【日露戦争】日本の勝利がアジア人を覚醒させ、西洋の支配が揺らぐ 

1940年のきょう6月14日、東京の隅田川にある勝鬨橋(かちどきばし)が完成した。
この橋は、日本ではめずらしい「可動橋(かどうきょう)」で、船が通れるように橋の中央部分が上に動くしくみになっている。でも、最後に橋が上がったのは1970年。それ以降は一度も動かされず、「開かずの橋」となっている。
「勝鬨」という名前の由来は、戦いに勝ったときにあげる「えいえいおー!」や「勝ったぞー!」といった喜びの声のこと。
日露戦争で日本軍が旅順でロシア軍に勝利したことを記念して、1905年に「勝鬨の渡し」が設置され、それが後に勝鬨橋となった。

 

19世紀後半、ロシアは南下政策を進め、朝鮮半島を自分たちの勢力の中に入れようと画策していた。もしそうなったら、日本はロシアに攻撃され、最悪の場合、植民地にされてしまうかもしれない。国の平和と国民の安全な生活のため、日本はロシアと戦うことを決めた。
日本はイギリスと「対ロシア」で意見が一致し、1902年に日英同盟を結び、イギリスを味方にしていたことも、戦争に踏み切る決め手の一つになった。
日本はこの日露戦争に勝ち、独立を守っただけでなく、欧米列強にその実力を認めさせることに成功し、国際的な立場を高めた。

 

当時の慶應大学の学生が描いた反ロシアの地図には、ロシアがタコの姿で描かれている。
これは、ロシアがさまざまな方面から、南へ進出しようとしていたことを表していると思われる。

 

では、海外ではこの戦争をどう見ているのか?
日露戦争について知りたいと思ったとき、世界中の人が参考にする英語版ウィキペディア「Russo-Japanese War」にはこう書かれている。

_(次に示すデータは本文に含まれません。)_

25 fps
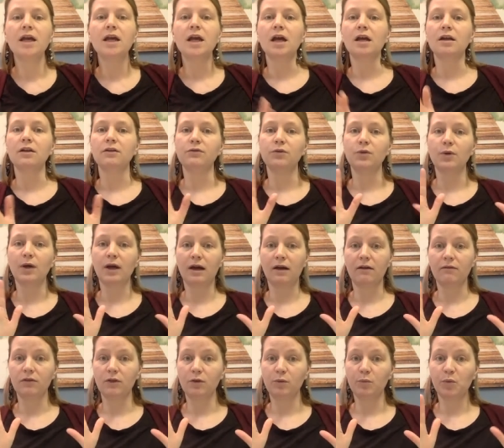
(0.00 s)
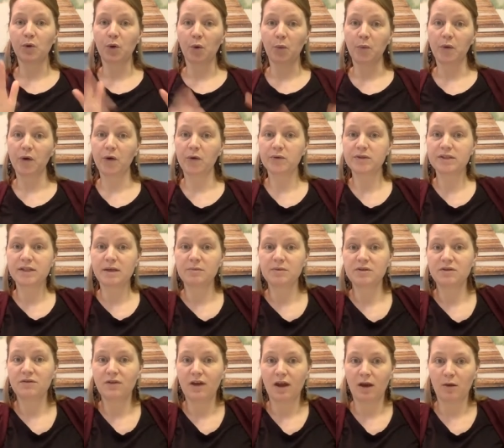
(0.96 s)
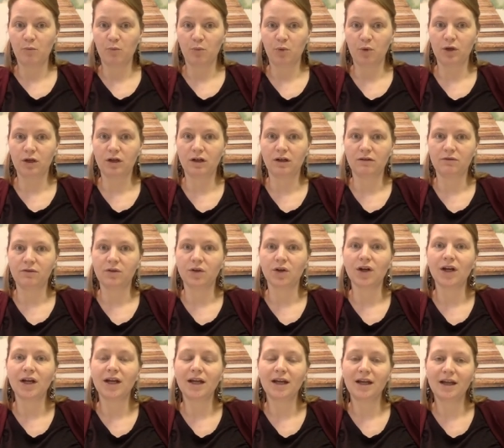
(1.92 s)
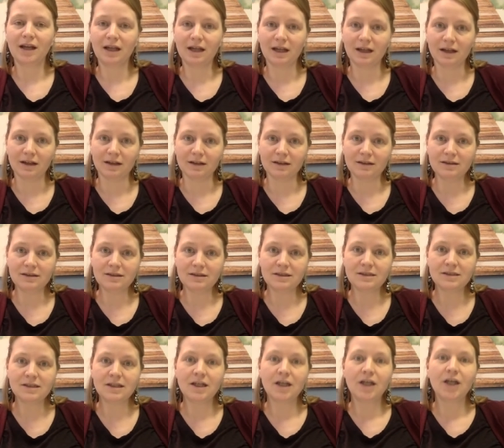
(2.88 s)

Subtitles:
and if you have the proprioceptive input of your hands,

アジアの国が西洋の国に対し、完全な軍事的勝利(The complete military victory)をおさめたことは、世界を驚かせ、国際社会のパワーバランスを大きく変えた。
日本は大国として台頭し、ロシア帝国はヨーロッパの中で威信を失っていった。多くの死傷者を出し、屈辱的な敗北をしたことで、国内の不安は増大し、1905年のロシア革命へとつながっていく。
この戦争が西洋世界に与えた重大な影響は、日本の勝利によって、ヨーロッパ諸国のアジア支配が大きく揺らいだことだ。

More widely, however, Japan’s win effectively damaged the credibility of European dominance in Asia.

 

同じアジア人がヨーロッパの大国を撃破した事実は、西洋の国々に植民地支配されていたアジアの人たちを目覚めさせた。たとえば、インドネシアの高校の歴史教科書『インドネシアの歴史』(明石書店)には、こう書かれている。

日本のロシアに対する勝利は、アジア民族に政治的自覚をもたらすとともに、アジア諸民族を西洋帝国主義に抵抗すべく立ち上がらせ、各地で独立を取り戻すための民族運動が起きた

 

日本は自国のためにロシアと戦ったのであって、アジア諸民族を立ち上がらせるためではない。当時の日本は西洋の国と同じく、帝国主義の「勝ち組」にいたのだ。
でも、日露戦争で日本の勝利がアジアの人々を覚醒させ、それが後の独立に結びついたのは確かだ。